Com essa mudança de atitude, seria possível, em princípio, superar não apenas o isolamento subjetivo do homem cartesiano (o problema do solipsismo mencionado no artigo anterior. Veja o artigo As razões do inconsciente na edição 27, mas também - e, talvez, principalmente - a restrição do conhecimento ao domínio dos fenômenos impostos por Kant. Para Schopenhauer, se Kant tinha concluído que coisas em si mesmas seriam incognoscíveis, era por ter atribuído um excessivo privilégio à razão. Ao contrário, o que se ofereceria como objeto imediato do conhecimento ou da consciência que o ser humano pode ter de si mesmo é que ele existe essencialmente enquanto inquietude, esforço, apetite, movimento de um querer em direção ao que é desejado, em uma palavra, enquanto Vontade. A partir daí, tomando como ponto de partida a analogia da vontade que move a ação humana, a reflexão do filósofo constrói toda uma Metafísica na qual a Vontade surge como a realidade fundamental da qual tudo o mais é fenômeno ou manifestação; como a verdadeira coisa-em-si, portanto, mas não mais inteiramente inacessível ao conhecimento. Freud, que considerava os processos inconscientes como o "psíquico em si", distinto de sua manifestação fenomênica na consciência, não deixa de soar um tanto schopenhaueriano quando, em seu artigo O inconsciente (1915) observa: "Como o físico, o psíquico não é necessariamente na realidade o que ele parece ser para nós. Devemos nos alegrar em saber, no entanto, que a correção da percepção interna acaba não oferecendo dificuldades tão grandes quanto a correção da percepção externa - de que os objetos internos são menos incognoscíveis que o mundo exterior".

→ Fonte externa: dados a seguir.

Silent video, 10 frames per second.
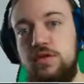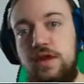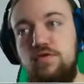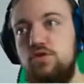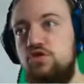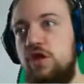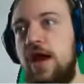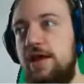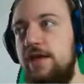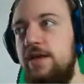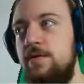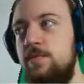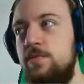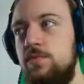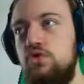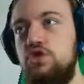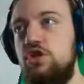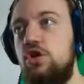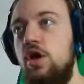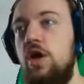rivoluzionari. Non c'è
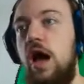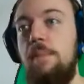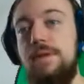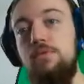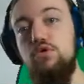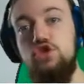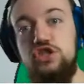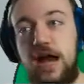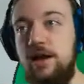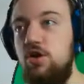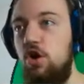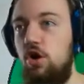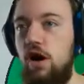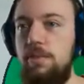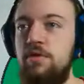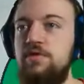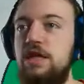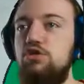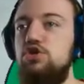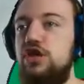solo... Abbiamo giallo! Abbiamo
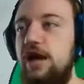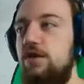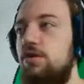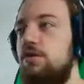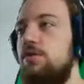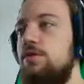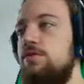inventato il giallo.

[ Schopenhauer constrói toda uma Metafísica na qual a Vontade surge como a realidade fundamental da qual tudo o mais é fenômeno ou manifestação ]

O mundo como Vontade precederia e condicionaria, assim, o mundo como Representação (conforme o título da opus magna de Schopenhauer, O mundo como vontade e representação, publicada em 1819). O impulso da Vontade estaria na origem de um processo de individuação e de objetivação (no sentido de constituição e diferenciação dos objetos no mundo), que progrediria da matéria primordial para a vida elementar e, daí, para os organismos superiores e, finalmente, para a consciência. Apenas nas camadas mais tardias e elevadas desse processo de objetivação da Vontade, as necessidades surgidas ao longo do próprio processo evolutivo dariam margem ao surgimento da Representação e, com ela, da possibilidade da apreensão consciente do mundo, do corpo e do próprio sujeito do pensamento.